Alumna Scores on Pro Disc Golf Circuit
May 11, 2022
Sitting in a hotel room in Emporia, Kansas, Holyn Handley BS’17 is preparing for a press conference featuring a select group of professional disc golf players in town for a tournament. For Handley, a rising star on the Disc Golf Pro Tour, the press conference is a first in her fledgling pro career.
“It’s the first time they’ve invited me to the press conference, and they usually only invite a handful of players,” said Handley, who lives in Austin, Texas.
Handley is in Kansas to compete in the Dynamic Discs Open, a Professional Disc Golf Association event in April that attracted 166 players from around the world. In her second year as a pro, Handley is playing in a tournament underwritten by Dynamic Discs, a disc manufacturer that made her an offer to join its professional traveling team. With a contract in hand, Handley put her engineering career on hold to pursue a rare chance to compete in a sport as a professional athlete.
“Knowing that it was a unique once-in-a-lifetime opportunity, I just decided to take a chance on professional disc golf,” Handley said. “If I hate it, I’ll go back and find an engineering job. But I just couldn’t pass it up.”
Handley is accustomed to being in the spotlight as an athlete. A standout volleyball player from Grapevine, Texas, she played for The University of Texas at Dallas for four years, helping her team win back-to-back conference championships in 2015 and 2016 and set a school record for most wins in a season with 32-3 record in 2016. Along the way, Handley was recognized individually with several conference honors.
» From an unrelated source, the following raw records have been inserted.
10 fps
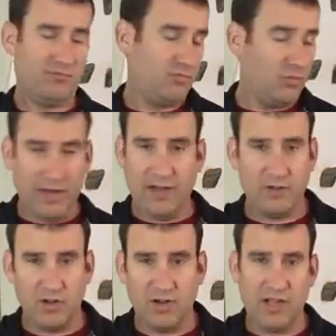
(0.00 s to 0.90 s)

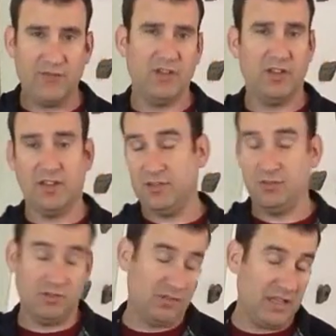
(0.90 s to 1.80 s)
whenever I feel it, I
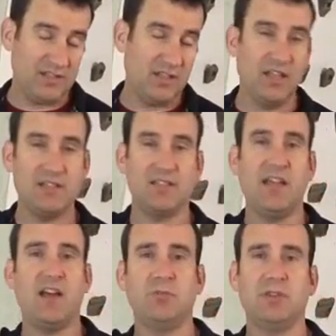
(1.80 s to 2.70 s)
do it less and less
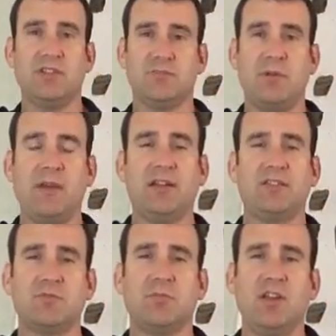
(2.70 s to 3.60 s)
now because my back
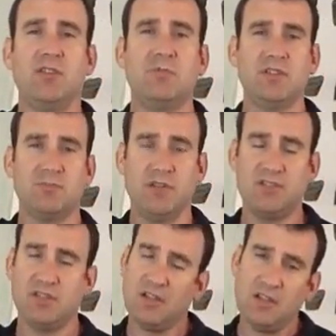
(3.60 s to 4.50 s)
doesn't bother me as much.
In addition to her role as a leading Comets volleyball player, Handley was also a standout student who was awarded academic scholarships to study engineering at the Erik Jonsson School of Engineering and Computer Science. She balanced the demands of volleyball with challenging classes, working as an undergraduate research assistant and joining a student team competing to design a hand sensory rehabilitation device for the University’s Texas Biomedical Device Center.
“I was waking up really early for hard practices and then balancing that with school and figuring out how to work hard and work efficiently because we only have so many hours in the day,” Handley said. “And you still had to get enough sleep.”
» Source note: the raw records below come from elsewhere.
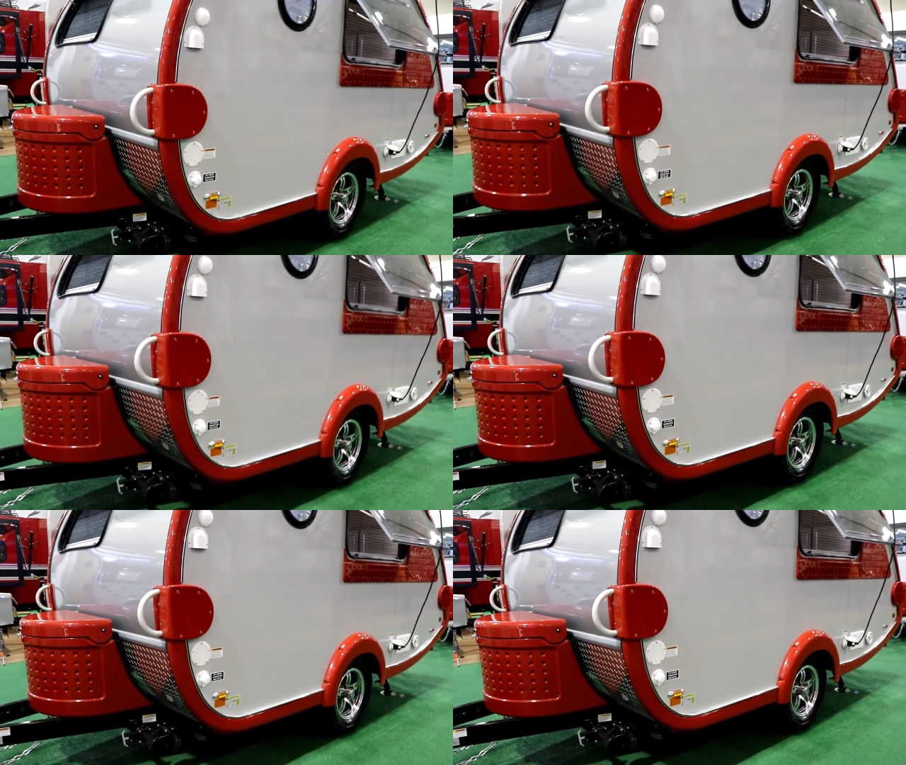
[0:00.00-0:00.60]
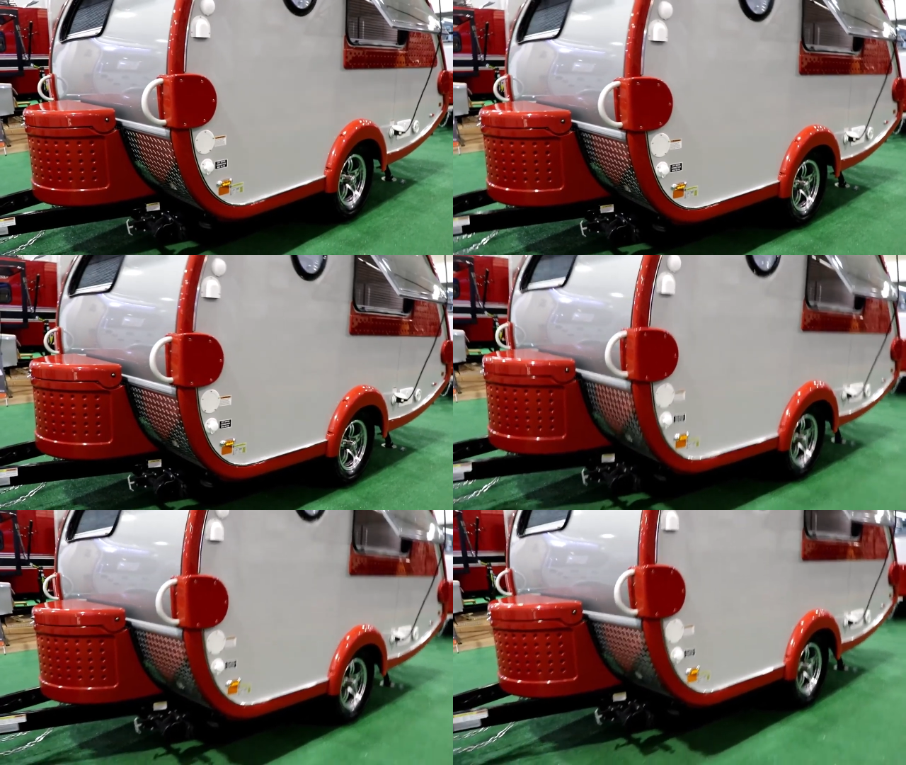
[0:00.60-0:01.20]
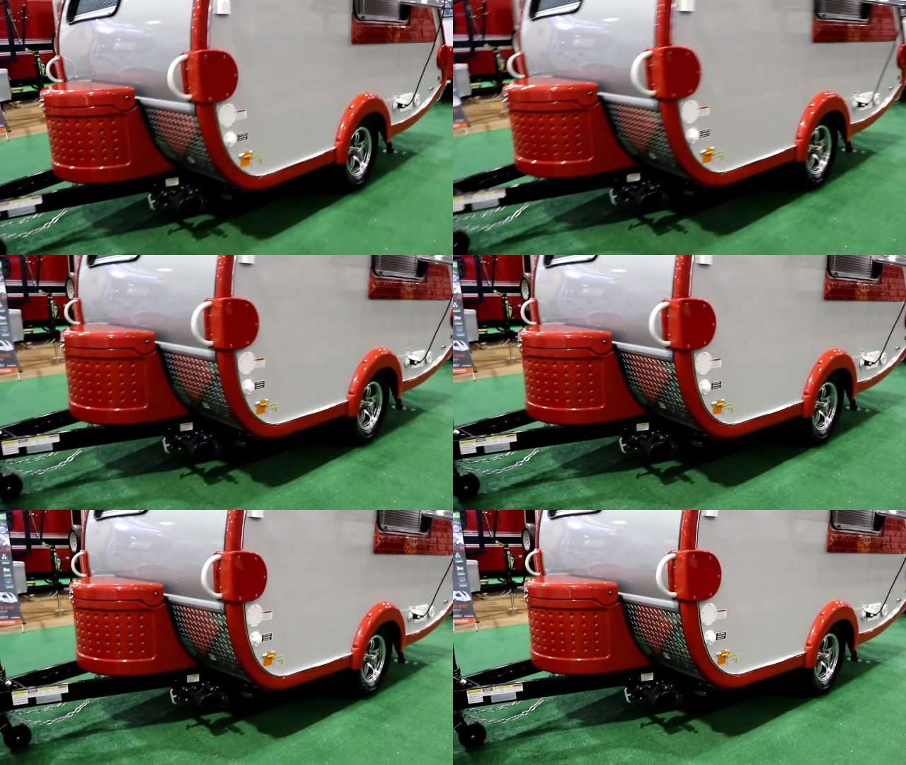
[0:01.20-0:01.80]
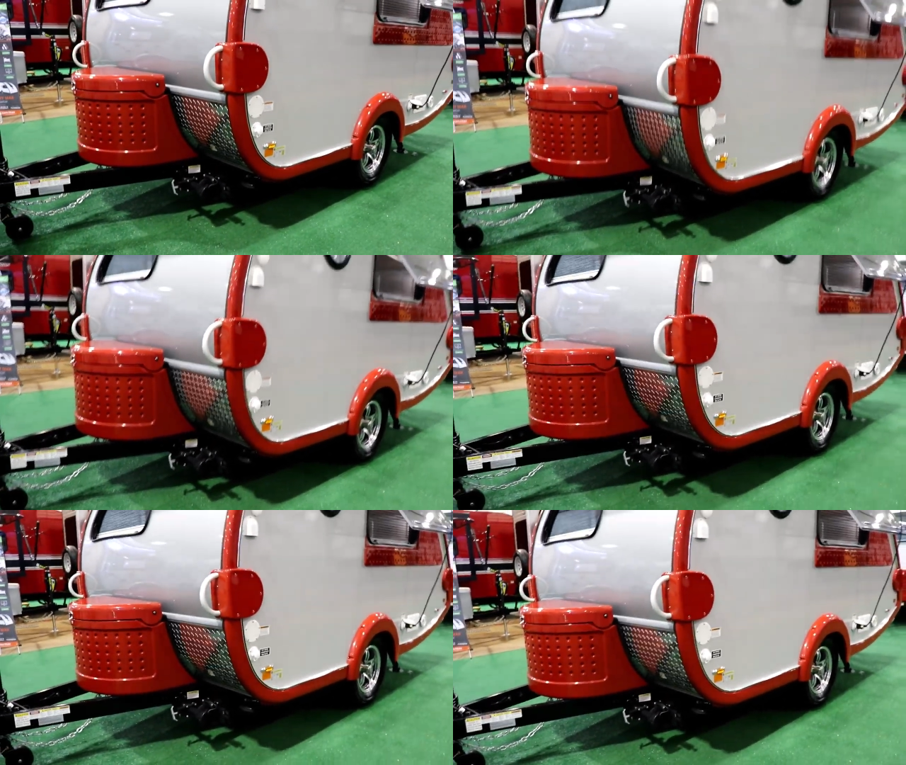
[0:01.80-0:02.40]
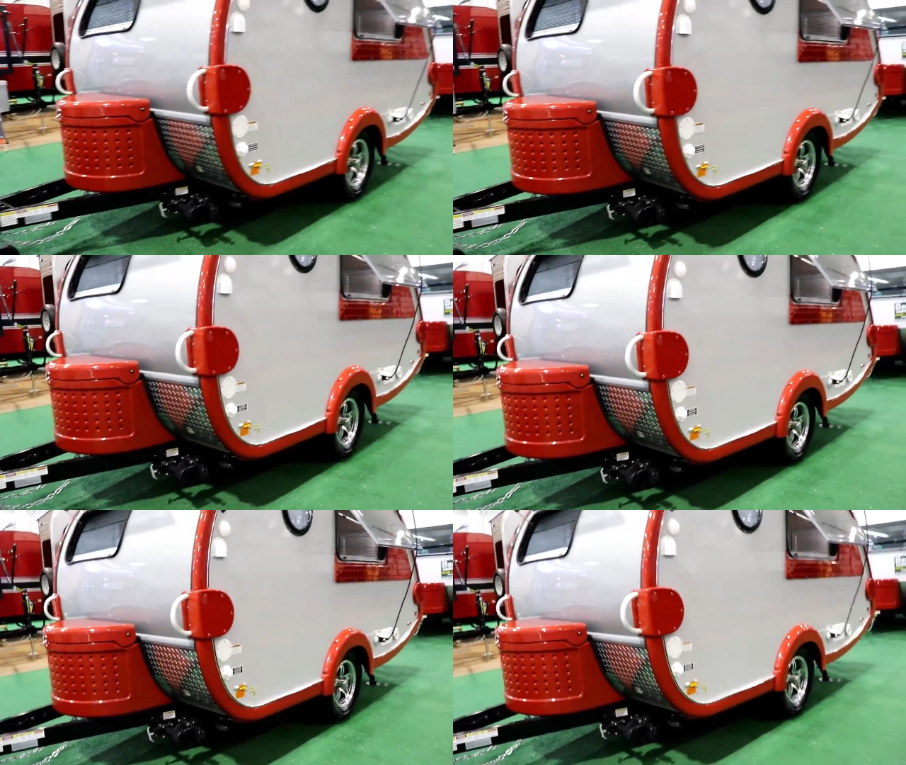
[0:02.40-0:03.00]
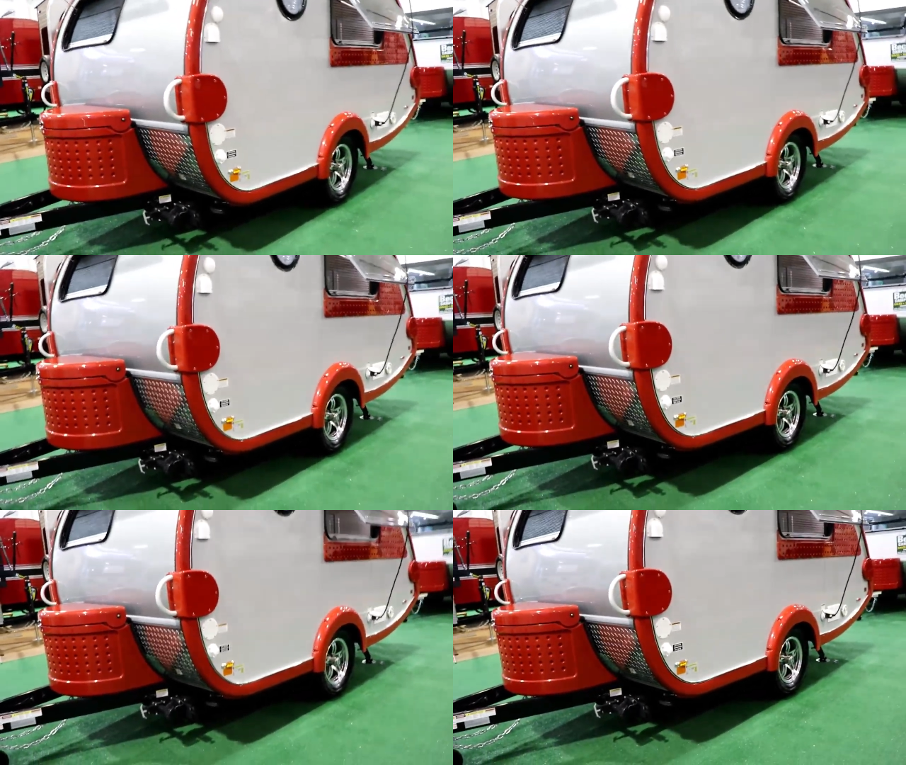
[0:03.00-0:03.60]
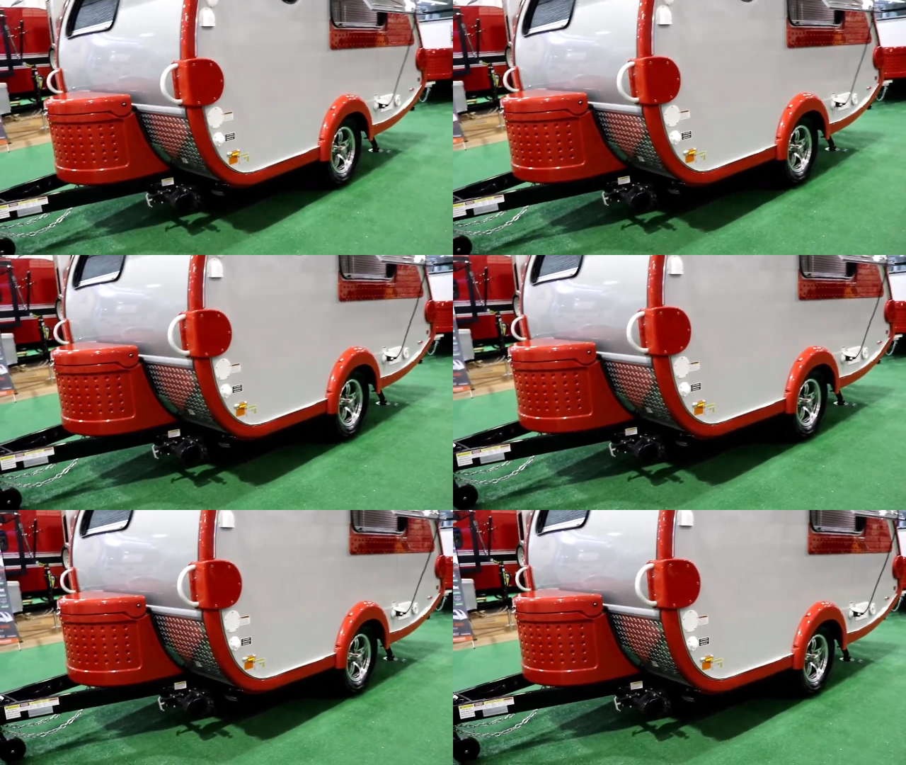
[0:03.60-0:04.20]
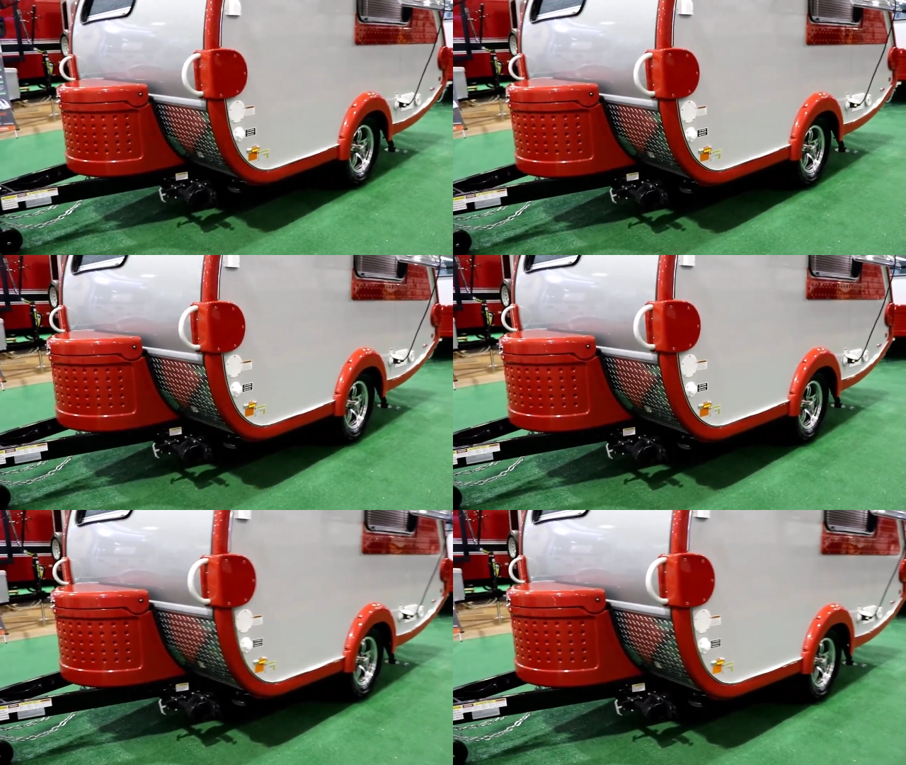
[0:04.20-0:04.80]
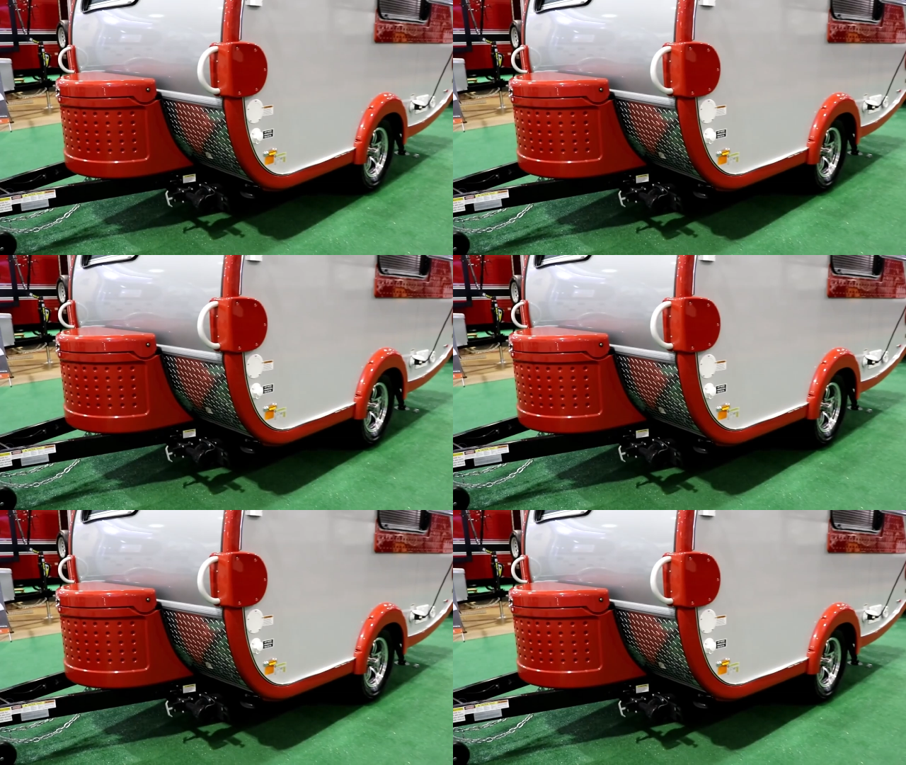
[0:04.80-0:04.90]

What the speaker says: (no speaker visible)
Her efforts resulted in a bachelor’s degree in biomedical engineering from the Jonsson School in 2017. Following graduation, Handley, along with her boyfriend, Tyler Morgan BA’16, moved to California for an engineering internship followed by a job offer as a process engineer for medical device component manufacturer Applied Medical Resources.
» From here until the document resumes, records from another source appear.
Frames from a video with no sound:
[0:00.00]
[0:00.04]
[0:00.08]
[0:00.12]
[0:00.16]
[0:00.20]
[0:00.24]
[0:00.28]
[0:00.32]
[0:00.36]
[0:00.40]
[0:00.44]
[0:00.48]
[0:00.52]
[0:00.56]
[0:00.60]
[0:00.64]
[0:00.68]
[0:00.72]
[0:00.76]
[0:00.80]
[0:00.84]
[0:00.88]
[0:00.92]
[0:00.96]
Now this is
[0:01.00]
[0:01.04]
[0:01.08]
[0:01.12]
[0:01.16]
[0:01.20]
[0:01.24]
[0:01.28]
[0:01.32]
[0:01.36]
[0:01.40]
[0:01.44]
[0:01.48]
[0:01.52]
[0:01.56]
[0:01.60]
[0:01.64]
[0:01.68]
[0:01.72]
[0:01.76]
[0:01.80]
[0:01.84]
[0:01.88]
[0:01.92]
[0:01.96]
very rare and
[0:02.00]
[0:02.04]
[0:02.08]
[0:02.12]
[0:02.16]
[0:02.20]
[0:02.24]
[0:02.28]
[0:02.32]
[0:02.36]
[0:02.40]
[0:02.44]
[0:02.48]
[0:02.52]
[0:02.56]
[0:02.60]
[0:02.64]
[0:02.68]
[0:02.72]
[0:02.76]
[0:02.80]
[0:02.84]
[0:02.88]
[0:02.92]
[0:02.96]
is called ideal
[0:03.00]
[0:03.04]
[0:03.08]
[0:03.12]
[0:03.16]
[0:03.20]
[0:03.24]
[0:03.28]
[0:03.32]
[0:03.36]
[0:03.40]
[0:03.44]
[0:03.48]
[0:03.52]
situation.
Handley had never played disc golf before she and Morgan took up the sport in California. What began as throwing discs around local parks and playing on area disc golf courses became more serious as Handley’s skills steadily improved. Then she discovered local tournaments and began beating more experienced players.
“We just got hooked on seeing how discs fly, and we started playing every weekend and buying better equipment,” Handley said. “I joined the Professional Disk Golf Association and began entering tournaments where I was beating local pros.”
Disc golf is a lot like traditional golf where players walk nine- or 18-“hole” courses aiming to finish each round with the lowest score. In this case, though, golfers throw polypropylene plastic discs and count throws instead of strokes. The hole is actually a short pole topped with a metal basket that players toss or “putt” the disc into. Top professional players often walk courses carrying more than 20 discs in their bags, each designed with a specific task and described much like golf clubs – drivers for long distance throws, midrange discs for shorter shots and putters for finishing out a hole. Depending on the need, discs feature varying thicknesses and edge characteristics for controlling shots and cheating the wind.
“Shot shaping is a really difficult skill but is so important when you play at a high level,” Handley said. “That requires you to have really good control over the speed and angle at which you release a disk, and then reading extreme wind is another skill level in itself. If you get the wind wrong, you’re really wrong.”
The more Handley played, the more she appeared on the podium, including winning regional professional tournaments including one in which she beat the reigning world champion.
“It was maybe my second professional tournament ever and I ended up winning,” she said. “That got a lot of attention because it was a big deal that I showed up and beat a couple of the best women in the sport.”
That performance drew the attention of potential sponsors, including Dynamic Discs. The company offered Handley a deal that pays her a salary, covers expenses and provides royalties on sales of the company’s discs while Handley tours full time.
“At first I didn’t have any intention of going out on tour, but I won some of the larger events and Dynamic Discs made me an offer that I could make work financially, even giving up my job,” she said.
Back in April, Handley finished 19th in the Dynamic Discs Open. The windy conditions played havoc with competitors, but the season is young for players like Handley who have more than 20 tournaments around the country to choose from. For Handley, being a touring pro provides ample opportunity to grow a fan base that follows her on social media, tracks her results and even cheers for her at tournaments.
“Professional disc golf is still very niche, but I’m starting to build a name for myself and people are recognizing me,” she said. “This has given me the opportunity to be an athlete again.”